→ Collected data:
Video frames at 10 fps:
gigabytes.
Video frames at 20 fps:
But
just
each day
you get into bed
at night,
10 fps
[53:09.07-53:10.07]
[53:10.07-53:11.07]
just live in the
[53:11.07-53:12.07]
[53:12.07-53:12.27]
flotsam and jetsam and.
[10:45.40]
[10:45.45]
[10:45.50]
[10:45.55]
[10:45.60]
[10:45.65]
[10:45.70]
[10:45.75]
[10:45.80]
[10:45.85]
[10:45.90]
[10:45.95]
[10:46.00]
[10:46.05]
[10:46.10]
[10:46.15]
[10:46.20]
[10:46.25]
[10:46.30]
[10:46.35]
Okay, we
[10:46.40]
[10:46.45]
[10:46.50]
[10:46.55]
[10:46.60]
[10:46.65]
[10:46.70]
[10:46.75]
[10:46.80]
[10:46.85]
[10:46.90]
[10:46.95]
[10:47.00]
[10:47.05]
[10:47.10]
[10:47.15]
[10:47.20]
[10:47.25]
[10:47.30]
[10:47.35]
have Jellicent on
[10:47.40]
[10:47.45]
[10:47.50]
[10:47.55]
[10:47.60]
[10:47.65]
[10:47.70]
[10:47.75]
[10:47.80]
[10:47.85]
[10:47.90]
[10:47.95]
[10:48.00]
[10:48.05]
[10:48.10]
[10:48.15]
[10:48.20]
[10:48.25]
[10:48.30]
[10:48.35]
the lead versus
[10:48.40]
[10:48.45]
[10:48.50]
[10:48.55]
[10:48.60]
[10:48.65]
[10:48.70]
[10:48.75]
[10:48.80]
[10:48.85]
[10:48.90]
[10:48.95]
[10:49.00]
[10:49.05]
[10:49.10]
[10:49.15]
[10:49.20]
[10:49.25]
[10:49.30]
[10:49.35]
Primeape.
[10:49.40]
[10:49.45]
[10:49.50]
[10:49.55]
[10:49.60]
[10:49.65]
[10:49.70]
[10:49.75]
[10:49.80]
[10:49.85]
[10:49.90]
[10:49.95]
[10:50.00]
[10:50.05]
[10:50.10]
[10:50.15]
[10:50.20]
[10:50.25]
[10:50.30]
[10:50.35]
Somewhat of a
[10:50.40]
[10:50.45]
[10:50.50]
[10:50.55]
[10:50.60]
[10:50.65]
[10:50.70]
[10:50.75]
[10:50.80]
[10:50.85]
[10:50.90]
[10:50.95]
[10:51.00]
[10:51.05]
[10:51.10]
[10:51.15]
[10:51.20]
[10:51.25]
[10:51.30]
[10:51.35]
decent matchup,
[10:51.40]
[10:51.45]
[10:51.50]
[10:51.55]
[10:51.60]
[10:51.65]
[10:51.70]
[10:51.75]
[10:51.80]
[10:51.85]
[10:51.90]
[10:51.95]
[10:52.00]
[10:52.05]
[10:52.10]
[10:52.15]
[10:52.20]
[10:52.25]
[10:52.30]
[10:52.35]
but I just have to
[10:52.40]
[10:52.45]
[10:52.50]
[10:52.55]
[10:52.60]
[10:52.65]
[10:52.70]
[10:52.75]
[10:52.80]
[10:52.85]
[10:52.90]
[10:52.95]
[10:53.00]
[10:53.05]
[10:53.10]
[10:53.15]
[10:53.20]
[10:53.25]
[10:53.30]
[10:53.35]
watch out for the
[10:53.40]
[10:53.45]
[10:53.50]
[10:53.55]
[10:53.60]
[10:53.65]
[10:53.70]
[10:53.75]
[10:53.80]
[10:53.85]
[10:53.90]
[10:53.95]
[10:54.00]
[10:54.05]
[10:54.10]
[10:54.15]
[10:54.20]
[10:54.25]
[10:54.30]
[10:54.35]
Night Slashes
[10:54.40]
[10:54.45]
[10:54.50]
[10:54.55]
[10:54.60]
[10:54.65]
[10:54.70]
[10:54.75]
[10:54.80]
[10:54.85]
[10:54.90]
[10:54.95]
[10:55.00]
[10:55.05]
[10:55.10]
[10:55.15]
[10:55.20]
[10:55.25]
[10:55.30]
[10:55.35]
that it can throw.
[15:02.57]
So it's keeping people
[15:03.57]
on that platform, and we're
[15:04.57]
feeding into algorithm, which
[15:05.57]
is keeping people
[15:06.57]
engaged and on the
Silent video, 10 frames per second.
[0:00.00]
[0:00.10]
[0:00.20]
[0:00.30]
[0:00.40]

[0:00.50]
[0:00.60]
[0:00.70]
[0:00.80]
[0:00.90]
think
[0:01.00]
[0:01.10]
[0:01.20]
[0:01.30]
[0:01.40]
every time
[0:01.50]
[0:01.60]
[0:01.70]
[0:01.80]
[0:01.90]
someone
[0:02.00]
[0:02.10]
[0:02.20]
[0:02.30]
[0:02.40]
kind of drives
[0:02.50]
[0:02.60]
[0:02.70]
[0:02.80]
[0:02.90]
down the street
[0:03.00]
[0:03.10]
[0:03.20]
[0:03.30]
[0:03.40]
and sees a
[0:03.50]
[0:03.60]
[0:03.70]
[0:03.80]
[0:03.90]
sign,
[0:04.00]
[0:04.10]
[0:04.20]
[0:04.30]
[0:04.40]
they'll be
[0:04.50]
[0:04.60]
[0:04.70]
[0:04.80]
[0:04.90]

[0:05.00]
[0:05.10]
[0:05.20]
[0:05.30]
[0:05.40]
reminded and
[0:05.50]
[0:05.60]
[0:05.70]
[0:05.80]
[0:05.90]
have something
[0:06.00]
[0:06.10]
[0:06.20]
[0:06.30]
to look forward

→ PROBLEM REQUIREMENTS: All entries must be given again exactly.

→ ANSWER BOX:
Video frames at 10 fps:
gigabytes.
Video frames at 20 fps:
But
just
each day
you get into bed
at night,
10 fps
[53:09.07-53:10.07]
[53:10.07-53:11.07]
just live in the
[53:11.07-53:12.07]
[53:12.07-53:12.27]
flotsam and jetsam and.
[10:45.40]
[10:45.45]
[10:45.50]
[10:45.55]
[10:45.60]
[10:45.65]
[10:45.70]
[10:45.75]
[10:45.80]
[10:45.85]
[10:45.90]
[10:45.95]
[10:46.00]
[10:46.05]
[10:46.10]
[10:46.15]
[10:46.20]
[10:46.25]
[10:46.30]
[10:46.35]
Okay, we
[10:46.40]
[10:46.45]
[10:46.50]
[10:46.55]
[10:46.60]
[10:46.65]
[10:46.70]
[10:46.75]
[10:46.80]
[10:46.85]
[10:46.90]
[10:46.95]
[10:47.00]
[10:47.05]
[10:47.10]
[10:47.15]
[10:47.20]
[10:47.25]
[10:47.30]
[10:47.35]
have Jellicent on
[10:47.40]
[10:47.45]
[10:47.50]
[10:47.55]
[10:47.60]
[10:47.65]
[10:47.70]
[10:47.75]
[10:47.80]
[10:47.85]
[10:47.90]
[10:47.95]
[10:48.00]
[10:48.05]
[10:48.10]
[10:48.15]
[10:48.20]
[10:48.25]
[10:48.30]
[10:48.35]
the lead versus
[10:48.40]
[10:48.45]
[10:48.50]
[10:48.55]
[10:48.60]
[10:48.65]
[10:48.70]
[10:48.75]
[10:48.80]
[10:48.85]
[10:48.90]
[10:48.95]
[10:49.00]
[10:49.05]
[10:49.10]
[10:49.15]
[10:49.20]
[10:49.25]
[10:49.30]
[10:49.35]
Primeape.
[10:49.40]
[10:49.45]
[10:49.50]
[10:49.55]
[10:49.60]
[10:49.65]
[10:49.70]
[10:49.75]
[10:49.80]
[10:49.85]
[10:49.90]
[10:49.95]
[10:50.00]
[10:50.05]
[10:50.10]
[10:50.15]
[10:50.20]
[10:50.25]
[10:50.30]
[10:50.35]
Somewhat of a
[10:50.40]
[10:50.45]
[10:50.50]
[10:50.55]
[10:50.60]
[10:50.65]
[10:50.70]
[10:50.75]
[10:50.80]
[10:50.85]
[10:50.90]
[10:50.95]
[10:51.00]
[10:51.05]
[10:51.10]
[10:51.15]
[10:51.20]
[10:51.25]
[10:51.30]
[10:51.35]
decent matchup,
[10:51.40]
[10:51.45]
[10:51.50]
[10:51.55]
[10:51.60]
[10:51.65]
[10:51.70]
[10:51.75]
[10:51.80]
[10:51.85]
[10:51.90]
[10:51.95]
[10:52.00]
[10:52.05]
[10:52.10]
[10:52.15]
[10:52.20]
[10:52.25]
[10:52.30]
[10:52.35]
but I just have to
[10:52.40]
[10:52.45]
[10:52.50]
[10:52.55]
[10:52.60]
[10:52.65]
[10:52.70]
[10:52.75]
[10:52.80]
[10:52.85]
[10:52.90]
[10:52.95]
[10:53.00]
[10:53.05]
[10:53.10]
[10:53.15]
[10:53.20]
[10:53.25]
[10:53.30]
[10:53.35]
watch out for the
[10:53.40]
[10:53.45]
[10:53.50]
[10:53.55]
[10:53.60]
[10:53.65]
[10:53.70]
[10:53.75]
[10:53.80]
[10:53.85]
[10:53.90]
[10:53.95]
[10:54.00]
[10:54.05]
[10:54.10]
[10:54.15]
[10:54.20]
[10:54.25]
[10:54.30]
[10:54.35]
Night Slashes
[10:54.40]
[10:54.45]
[10:54.50]
[10:54.55]
[10:54.60]
[10:54.65]
[10:54.70]
[10:54.75]
[10:54.80]
[10:54.85]
[10:54.90]
[10:54.95]
[10:55.00]
[10:55.05]
[10:55.10]
[10:55.15]
[10:55.20]
[10:55.25]
[10:55.30]
[10:55.35]
that it can throw.
[15:02.57]
So it's keeping people
[15:03.57]
on that platform, and we're
[15:04.57]
feeding into algorithm, which
[15:05.57]
is keeping people
[15:06.57]
engaged and on the
Silent video, 10 frames per second.
[0:00.00]
[0:00.10]
[0:00.20]
[0:00.30]
[0:00.40]

[0:00.50]
[0:00.60]
[0:00.70]
[0:00.80]
[0:00.90]
think
[0:01.00]
[0:01.10]
[0:01.20]
[0:01.30]
[0:01.40]
every time
[0:01.50]
[0:01.60]
[0:01.70]
[0:01.80]
[0:01.90]
someone
[0:02.00]
[0:02.10]
[0:02.20]
[0:02.30]
[0:02.40]
kind of drives
[0:02.50]
[0:02.60]
[0:02.70]
[0:02.80]
[0:02.90]
down the street
[0:03.00]
[0:03.10]
[0:03.20]
[0:03.30]
[0:03.40]
and sees a
[0:03.50]
[0:03.60]
[0:03.70]
[0:03.80]
[0:03.90]
sign,
[0:04.00]
[0:04.10]
[0:04.20]
[0:04.30]
[0:04.40]
they'll be
[0:04.50]
[0:04.60]
[0:04.70]
[0:04.80]
[0:04.90]

[0:05.00]
[0:05.10]
[0:05.20]
[0:05.30]
[0:05.40]
reminded and
[0:05.50]
[0:05.60]
[0:05.70]
[0:05.80]
[0:05.90]
have something
[0:06.00]
[0:06.10]
[0:06.20]
[0:06.30]
to look forward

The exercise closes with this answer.